We’ve been sending out these newsletters for two months now, and you’ve probably noticed by now that this tradition follows a lunar calendar.
While this is a much more intuitive and easeful way of marking the time, it’s certainly not the most accurate. Months in the lunar calendar only have 28 days. At the end of the year, what do you do with all those missing days?
In the Gregorian calendar, each year we’re left with some extra hours, and every four years we add them together and give ourselves a whole extra day – February 29. In this tradition, we take all those extra days, and every few years give ourselves a whole extra MONTH!
And in fact, we’re in that month right now. Leap months, called Adhika Māsa, are a curious time. They’re sort of an awkward in-between while we wait to get back on our regular schedule. You might have already felt its influence – nothing is wrong per se, but nothing is really moving, either. There’s the energetic sense of waiting in the air right now.
A common misunderstanding is that if we are aligned with the spiritual path, we will always experience perpetual and smooth movement and flow. However, this is not natural. In almost every organic process, there are times where things do not appear to be moving and nothing in particular is happening. This crucial time allows all the pieces to catch up and synchronize with each other. What appears to be an awkward pause is also part of the sacred and natural!
At Living Sanskrit, we had hoped to have our first online courses up by now. Through a series of events, we ended up having to switch over to a whole new software platform, and were recently informed that there’s two critical security bugs that will hopefully be repaired next week, at which point we can continue building the site. Until it’s fixed, all we can do right now is wait… and smile.
Why the smile? This news only confirmed our experience that this entire project is being closely guided by traditional wisdom. Full moons are generally auspicious for new beginnings. However, because Adhika Māsa is an in-between time where everything is catching up to the normal schedule, it is NOT ideal for new beginnings – personal or professional. So it’s just as well that we get to wait until the right time.
So what can we all do during this month? Slow down. Turn inwards. Learn to wait, and even enjoy the waiting. We can remember Lord Viṣṇu, who represents the sustaining power of the universe, and who IS the source and embodiment of dharma. Dharma is the sacred and natural order that holds the entire universe together. Whenever we experience things out of their natural order – we can ground ourselves by remembering the one who IS that order.
Practice: Honoring the Lord of Dharma
There are many forms and names of the Divine. During this time, it is traditional to turn our attention to dharma and its source and protector in the form of Lord Viṣṇu.

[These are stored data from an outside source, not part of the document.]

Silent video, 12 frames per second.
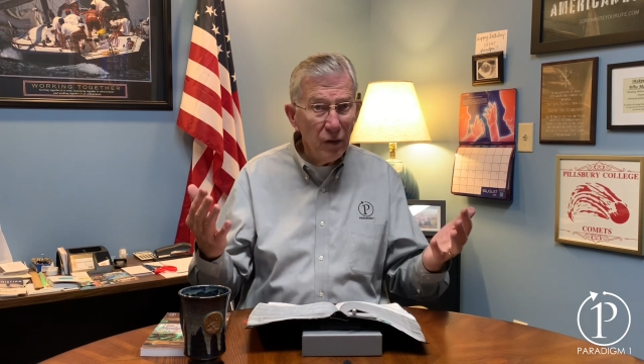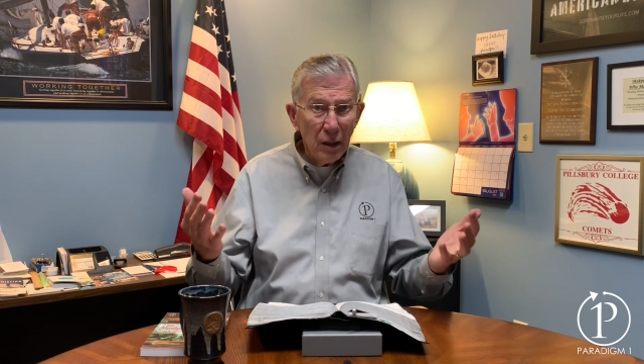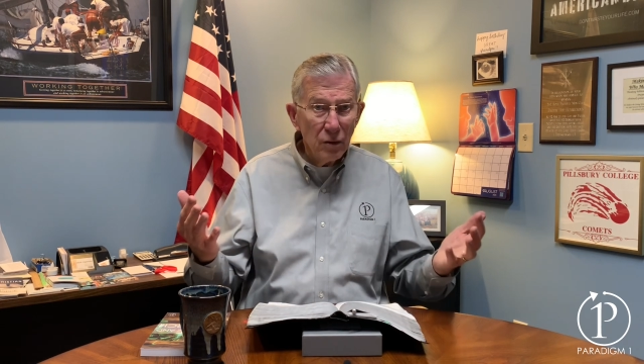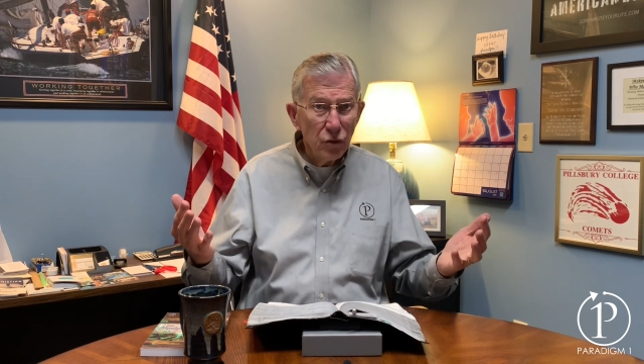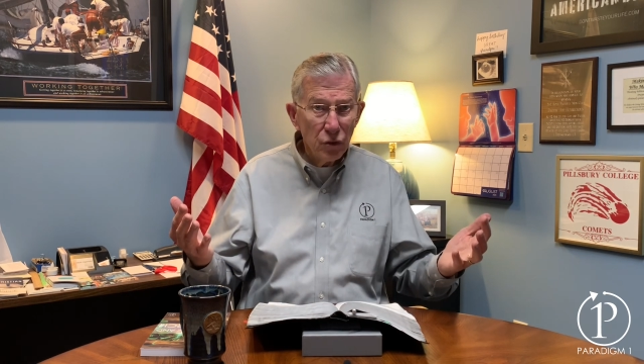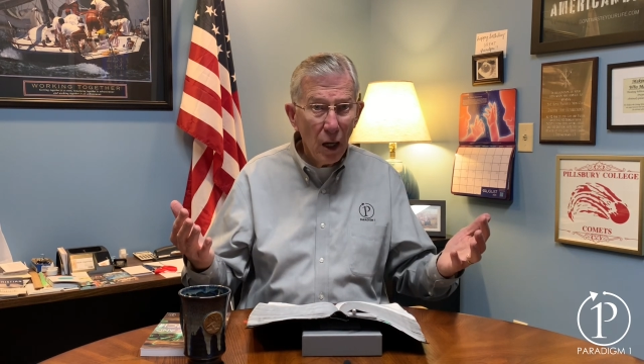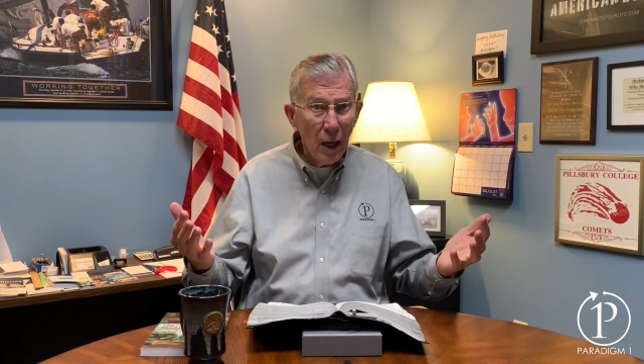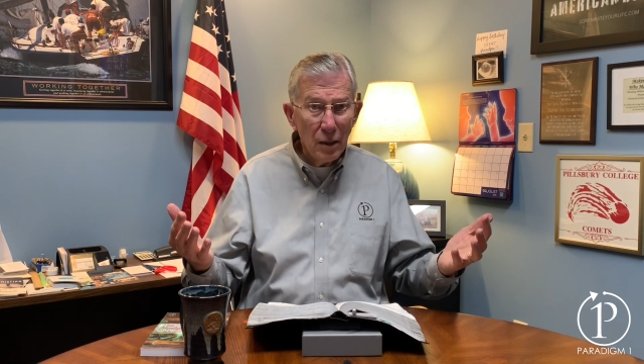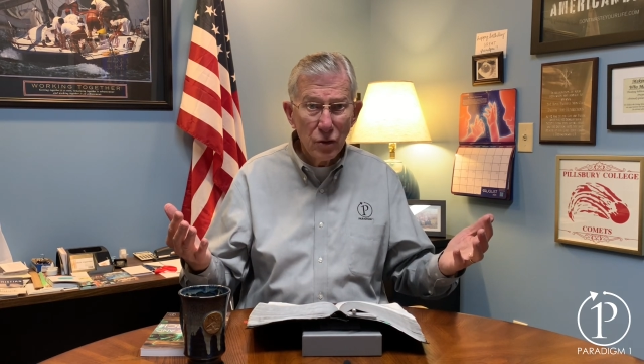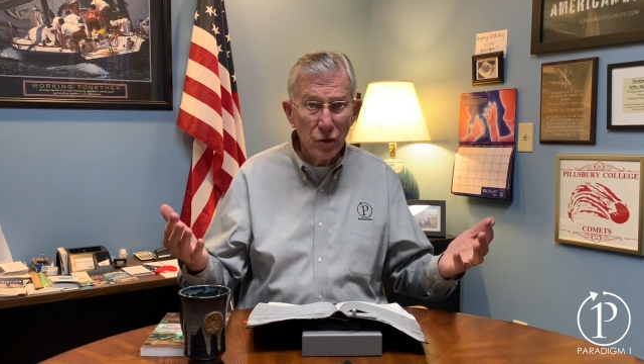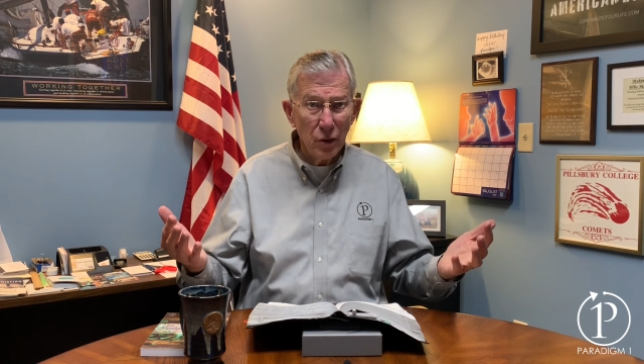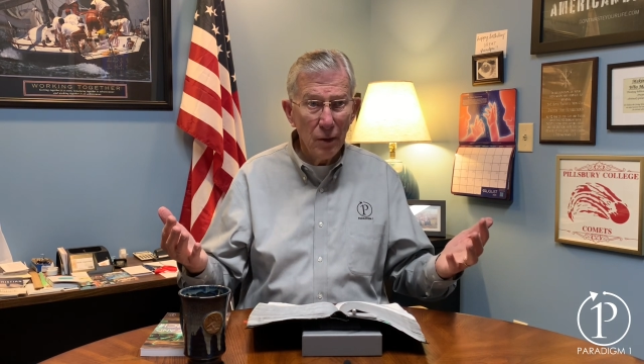
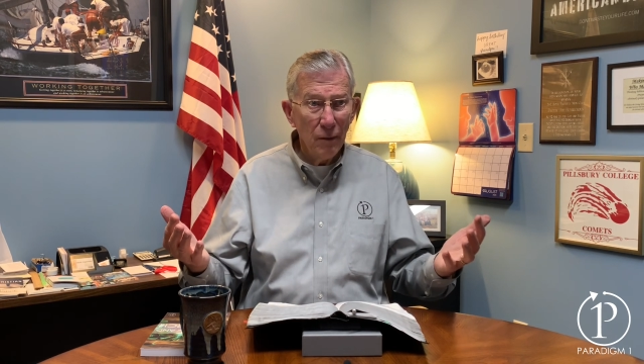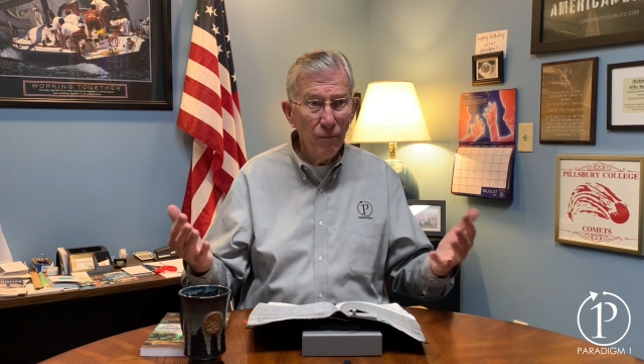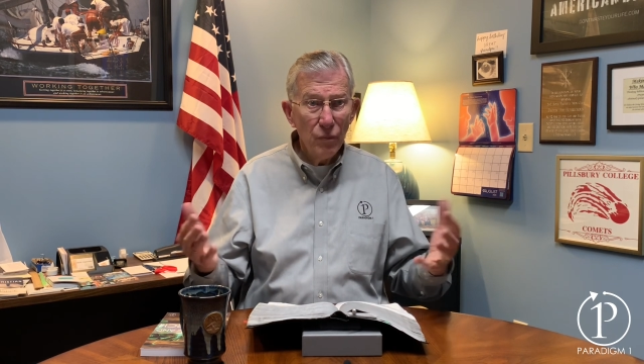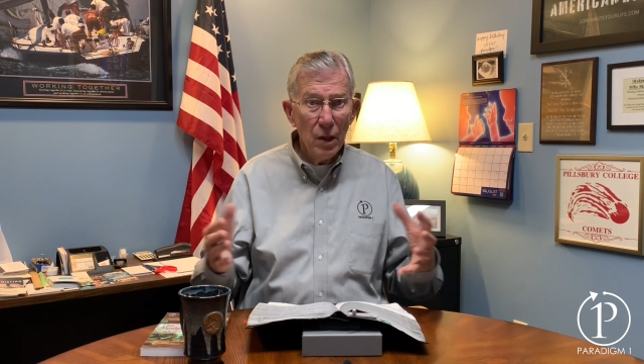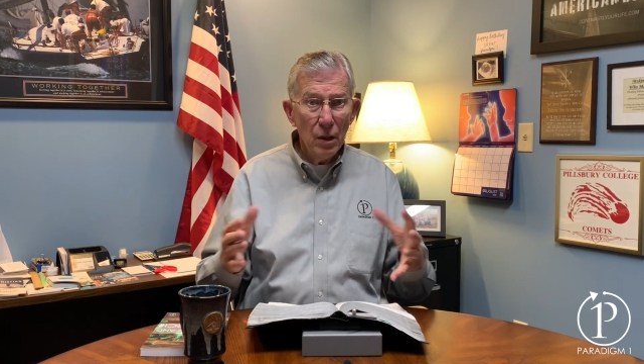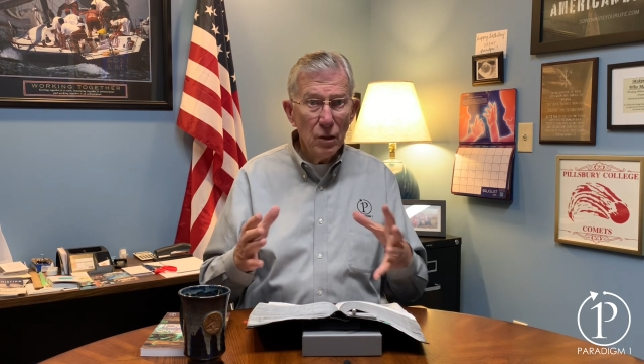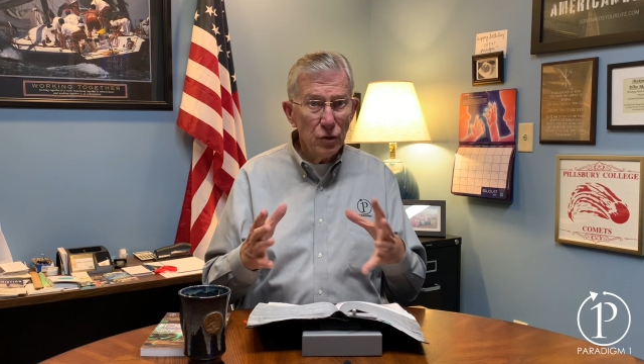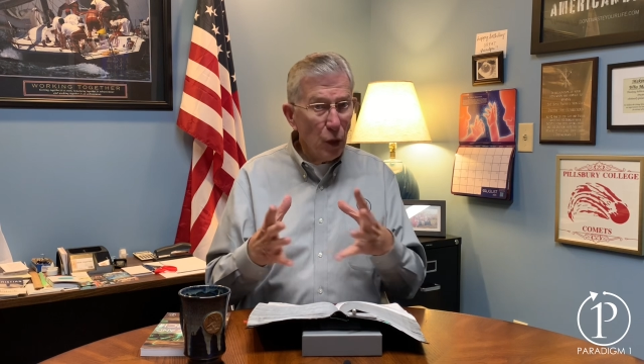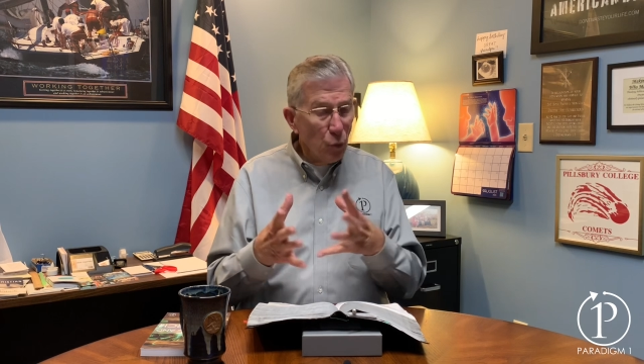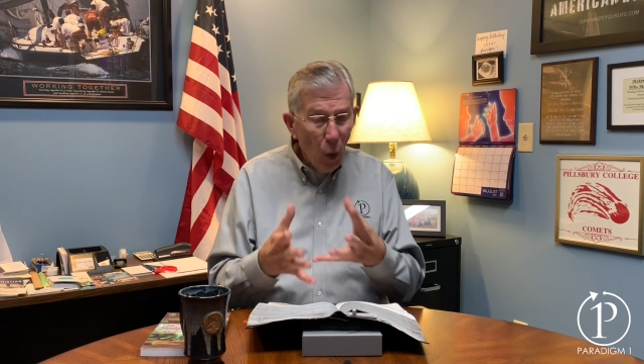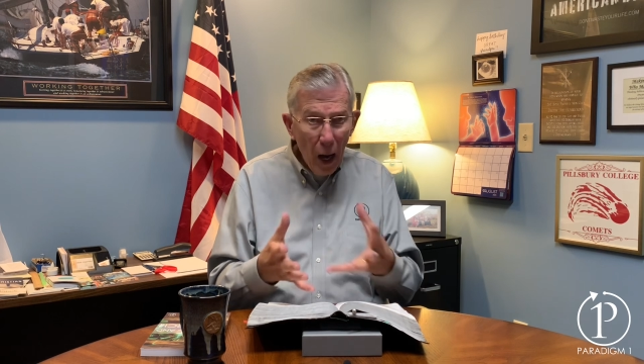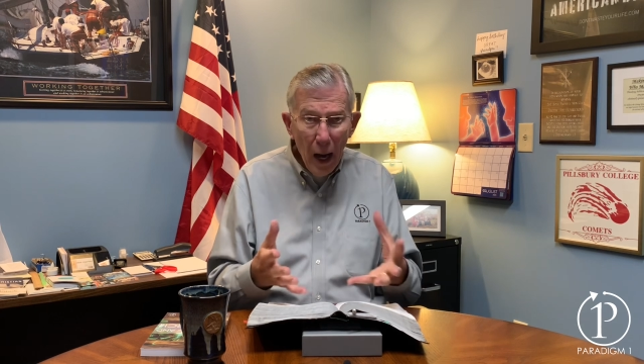insights and say,
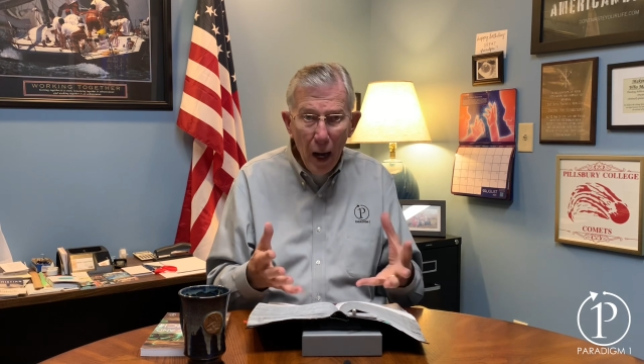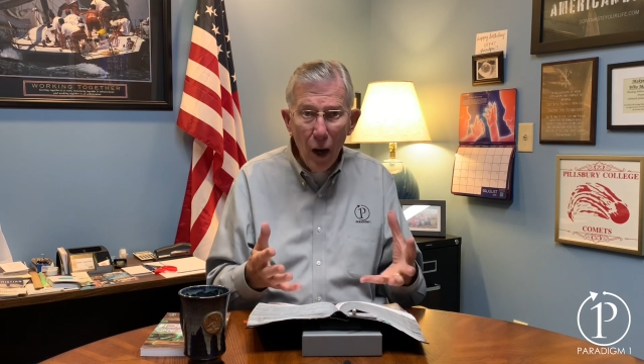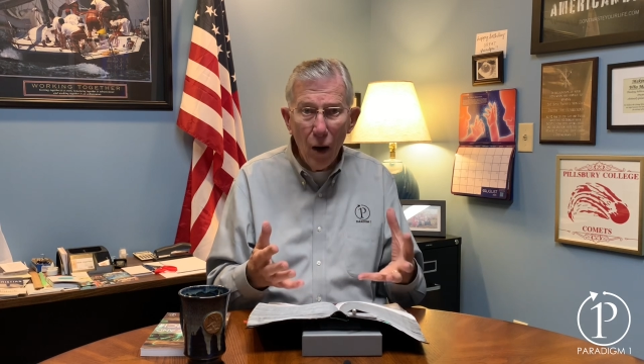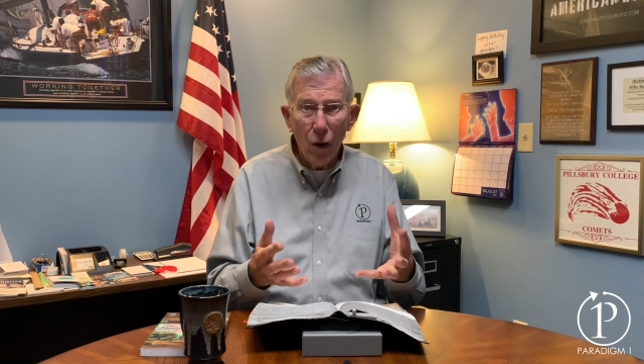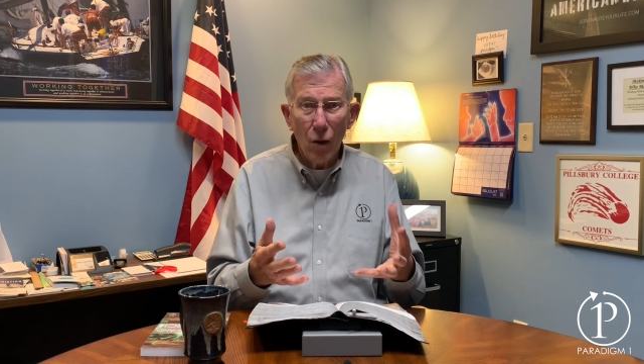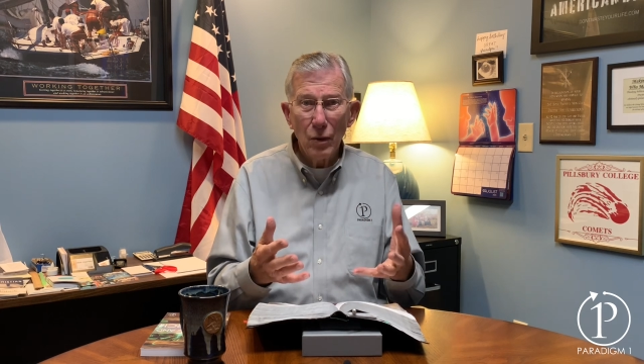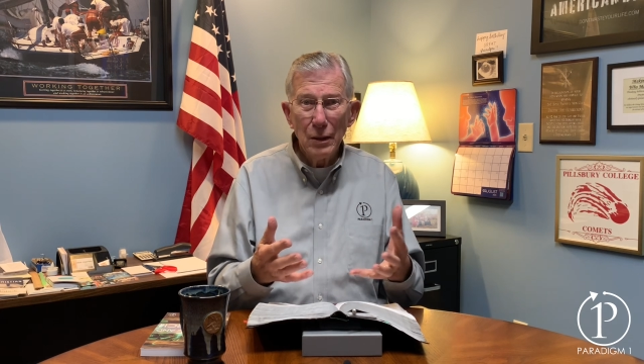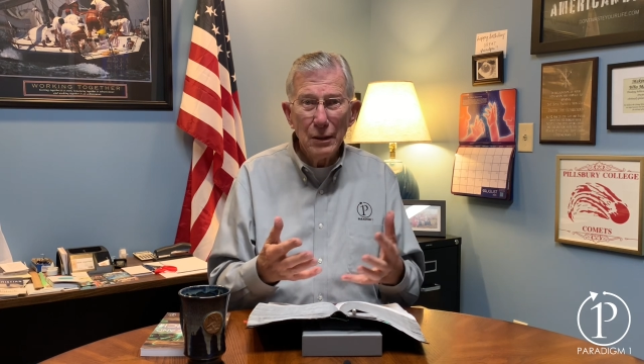wow,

Some regions worship Him during this time as Nārāyaṇa or as Kṛṣṇa, which is also appropriate.
You may want to perform any of the following suggested practices:
-Invoke His presence by singing His name through devotional songs or chants.
-Recite and/or study the Viṣṇu Sahasranāma, an ancient text that describes His thousand names and attributes.
-Perform pūjā, ritual worship, for Lord Viṣṇu. If you have Him represented in some form on your altar, a simple practice is to make offerings of flowers, flame, or incense.
-Read the Bhagavad Gita, the essential text on yoga and dharma.
-Repeat His mantra, either out loud or silently inside. A common one is Om Namo Bhagavate Vasudevaya. [Note that mantras can not be learned from a book and certainly not an email newsletter. If you have not already chanted this before or received it from your spiritual teacher, we recommend that at minimum you first establish an inner relationship with the deity and ask for blessing and permission to recite the mantra.]
-Make extra time for meditation and spiritual practice this month. Keep your attention inwards as much as possible. Stay aligned with your dharma.